47En outre, ces notions ne permettent pas de prendre en compte le fait que dans ces situations, les informations auront plus ou moins de chance d’être partagées, en fonction des circonstances. Tenir compte de ce fait est important, car cela ouvre des possibilités d’évaluations plus fines de l’impact des modifications des environnements de travail sur le partage d’informations. Par exemple, on peut se demander dans quel(s) environnement(s) une information aura le plus de chance d’être partagée par les agents concernés. En d’autres termes, cela permet de disposer d’un « critère » permettant d’aider à choisir entre différentes options de conception, du point de vue du partage d’informations.
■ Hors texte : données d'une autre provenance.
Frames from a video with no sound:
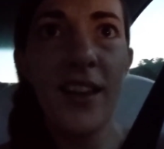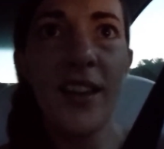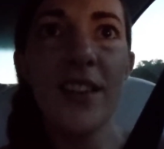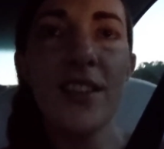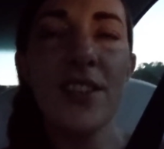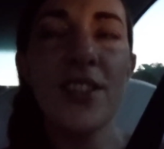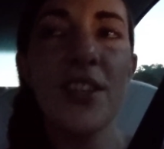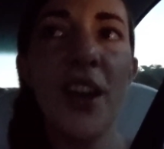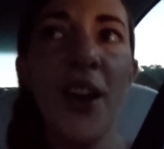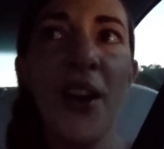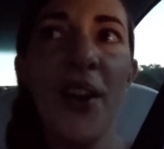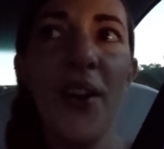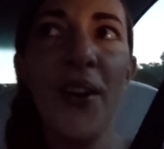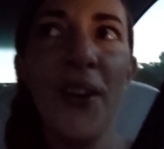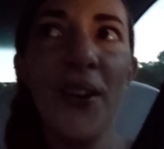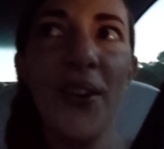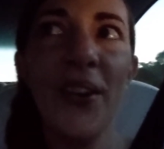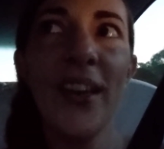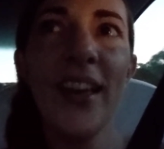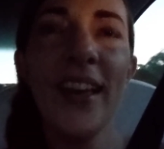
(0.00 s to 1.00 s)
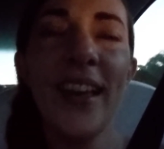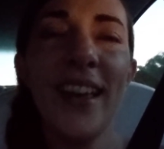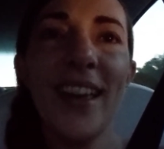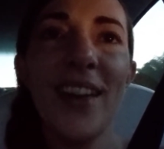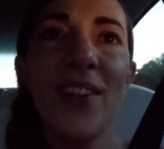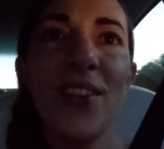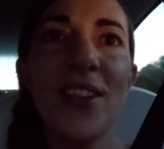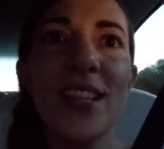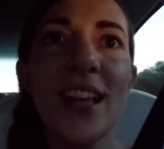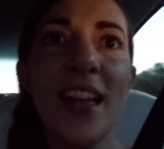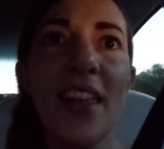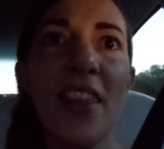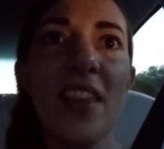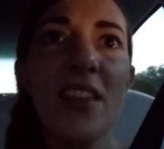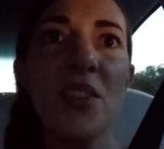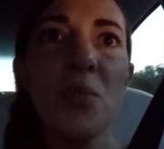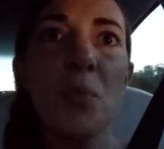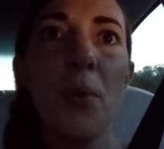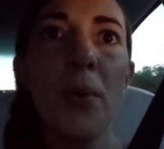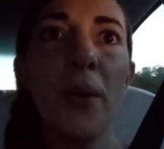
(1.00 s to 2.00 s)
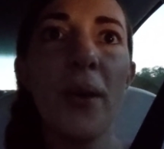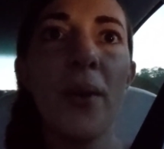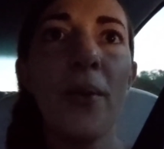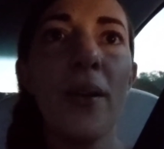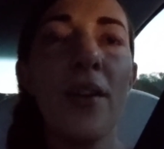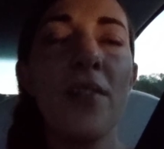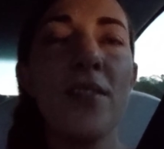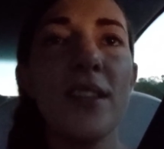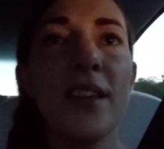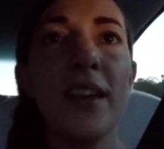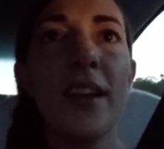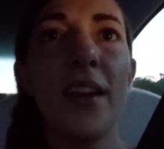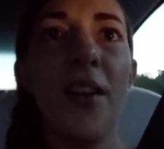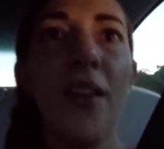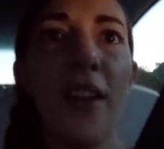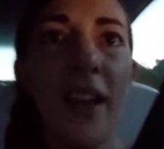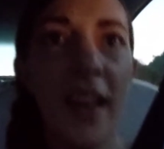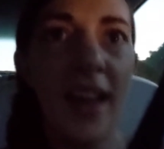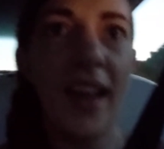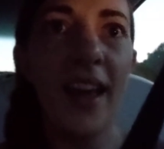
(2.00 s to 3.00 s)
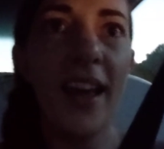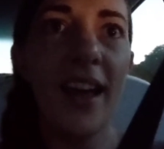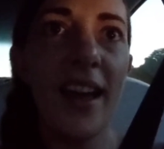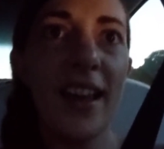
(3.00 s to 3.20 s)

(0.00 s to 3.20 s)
So it was at this point where I was like, okay,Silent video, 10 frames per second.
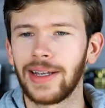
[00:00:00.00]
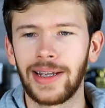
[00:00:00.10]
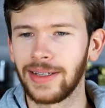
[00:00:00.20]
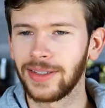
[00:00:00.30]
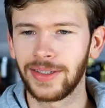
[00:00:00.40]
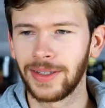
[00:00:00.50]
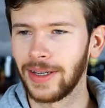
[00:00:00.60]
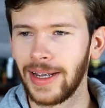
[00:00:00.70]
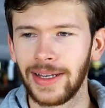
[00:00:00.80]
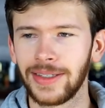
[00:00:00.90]

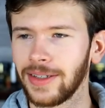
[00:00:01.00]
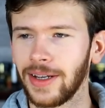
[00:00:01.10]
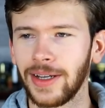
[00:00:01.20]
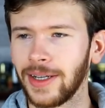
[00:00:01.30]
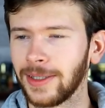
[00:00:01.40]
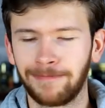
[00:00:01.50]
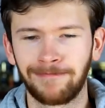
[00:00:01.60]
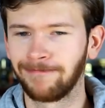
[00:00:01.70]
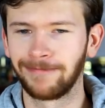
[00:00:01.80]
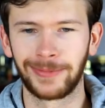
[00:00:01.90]
It's it's uh
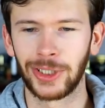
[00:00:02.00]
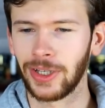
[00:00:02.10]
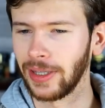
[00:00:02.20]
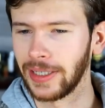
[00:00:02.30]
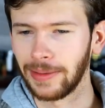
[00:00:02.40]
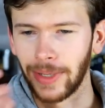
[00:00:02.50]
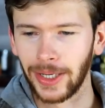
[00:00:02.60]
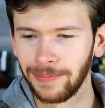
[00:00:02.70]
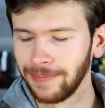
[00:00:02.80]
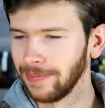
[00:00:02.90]
just clean,
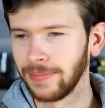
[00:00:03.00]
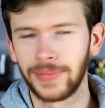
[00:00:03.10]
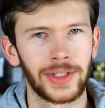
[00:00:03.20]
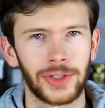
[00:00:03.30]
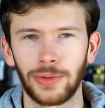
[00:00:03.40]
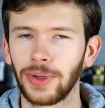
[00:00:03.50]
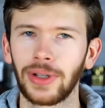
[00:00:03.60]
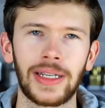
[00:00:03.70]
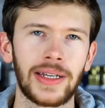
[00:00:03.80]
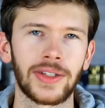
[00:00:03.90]
man. Super
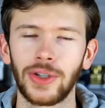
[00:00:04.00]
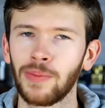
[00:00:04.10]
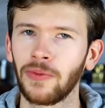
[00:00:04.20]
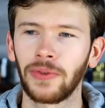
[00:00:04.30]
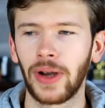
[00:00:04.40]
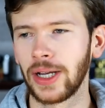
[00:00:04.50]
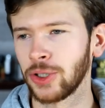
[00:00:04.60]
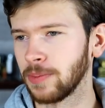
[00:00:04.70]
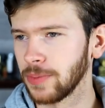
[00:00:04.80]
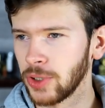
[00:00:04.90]
clean, super
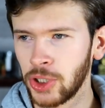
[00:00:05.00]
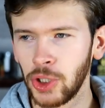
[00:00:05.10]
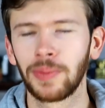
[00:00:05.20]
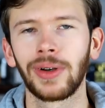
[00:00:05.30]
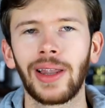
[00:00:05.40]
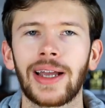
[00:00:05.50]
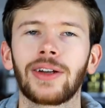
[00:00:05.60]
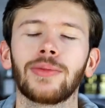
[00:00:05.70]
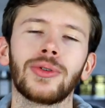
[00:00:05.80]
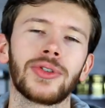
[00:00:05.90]
fresh, super
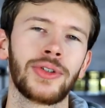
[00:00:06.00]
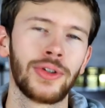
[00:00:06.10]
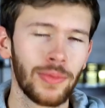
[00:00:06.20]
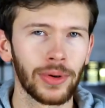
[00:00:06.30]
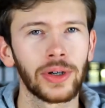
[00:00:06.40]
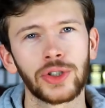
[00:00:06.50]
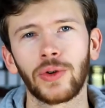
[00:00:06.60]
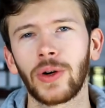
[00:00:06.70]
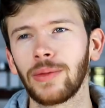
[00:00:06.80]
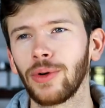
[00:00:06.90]
likable, super
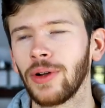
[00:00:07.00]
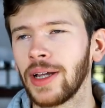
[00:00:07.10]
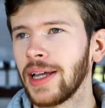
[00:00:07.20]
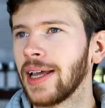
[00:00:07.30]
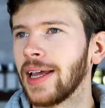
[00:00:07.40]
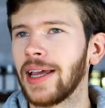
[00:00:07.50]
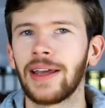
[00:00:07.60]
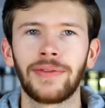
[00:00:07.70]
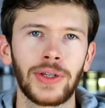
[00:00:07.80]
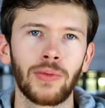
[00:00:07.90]
enjoyable.
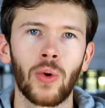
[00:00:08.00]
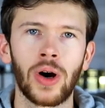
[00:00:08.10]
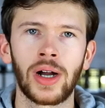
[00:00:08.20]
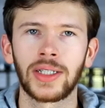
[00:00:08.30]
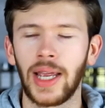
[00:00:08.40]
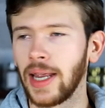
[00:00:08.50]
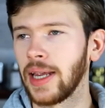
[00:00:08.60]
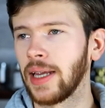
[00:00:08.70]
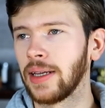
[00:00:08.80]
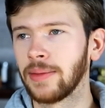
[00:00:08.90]
If you want
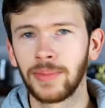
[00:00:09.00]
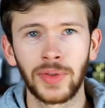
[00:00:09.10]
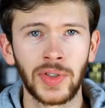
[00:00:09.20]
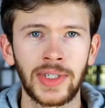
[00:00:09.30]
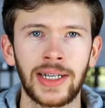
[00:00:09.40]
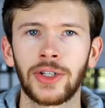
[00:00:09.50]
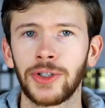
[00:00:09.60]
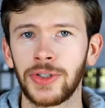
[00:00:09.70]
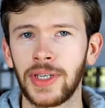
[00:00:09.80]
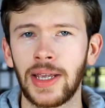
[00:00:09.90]
a
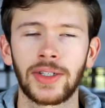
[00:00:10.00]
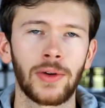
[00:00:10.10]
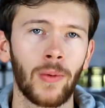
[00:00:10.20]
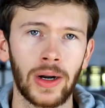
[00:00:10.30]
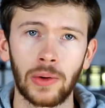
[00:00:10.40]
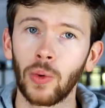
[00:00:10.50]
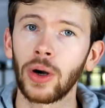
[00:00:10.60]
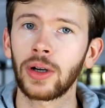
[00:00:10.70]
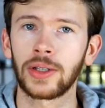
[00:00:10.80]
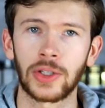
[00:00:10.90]
signature scent to wear to
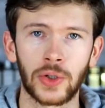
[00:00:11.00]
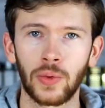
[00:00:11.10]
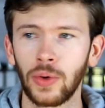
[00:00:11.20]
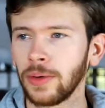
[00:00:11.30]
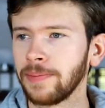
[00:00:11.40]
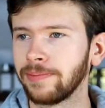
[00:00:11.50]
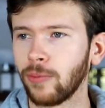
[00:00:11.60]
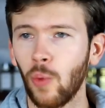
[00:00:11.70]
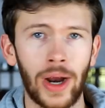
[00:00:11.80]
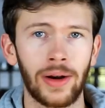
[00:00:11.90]
work, to school,
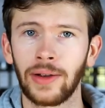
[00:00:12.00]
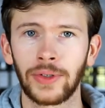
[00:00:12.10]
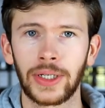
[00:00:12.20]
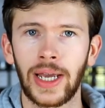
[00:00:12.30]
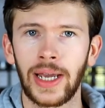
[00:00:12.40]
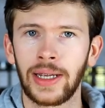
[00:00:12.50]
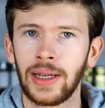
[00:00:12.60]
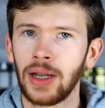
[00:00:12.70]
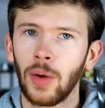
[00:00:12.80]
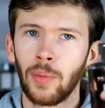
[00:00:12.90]
wear it every day,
48Pour tenter de dépasser ces limites des approches « binaires », nous avons développé une approche du partage d’informations contextuelles qui s’appuie sur la notion de manifesteté mutuelle telle que spécifiée par Sperber et Wilson (Op. cit.).

5. De la « Manifesteté Mutuelle » au « Contexte Partagé »

5.1. La notion de Manifesteté mutuelle

49Pour expliquer le fonctionnement de la communication et la manière dont des agents arrivent à se comprendre, des philosophes et des psychologues ont développé une théorie fondée sur la notion de connaissance ou savoir mutuel. Par exemple, supposons que suite à un premier échange entre deux agents A et B, A fasse la remarque suivante : « il n’aurait jamais dû partir » en pensant à un agent C, ami de A et B dont ils sont en train de parler. Pour que l’énoncé soit compris, A doit alors attribuer à B la connaissance que la personne à qui il fait référence est C, que B sache que A sait que B sait que la personne en question est C, que A sache que B sait que A sait que la personne référée est C, et ainsi de suite à l’infini. Comme précisé plus haut, la théorie de la connaissance mutuelle a donc pour caractéristique de produire une régression à l’infini. Cette théorie ne peut donc être intégrée à une explication cognitivement adéquate de la production et de la compréhension des actes communicatifs, car comme nous l’avons déjà souligné, elle suppose des capacités de raisonnement inférentielles phénoménales hors de portée d’un agent humain lambda. Ce qui a pour conséquence que l’hypothèse du savoir mutuel ne peut jamais être validée, dans la mesure où ce savoir ne peut se réaliser ou être atteint par les agents.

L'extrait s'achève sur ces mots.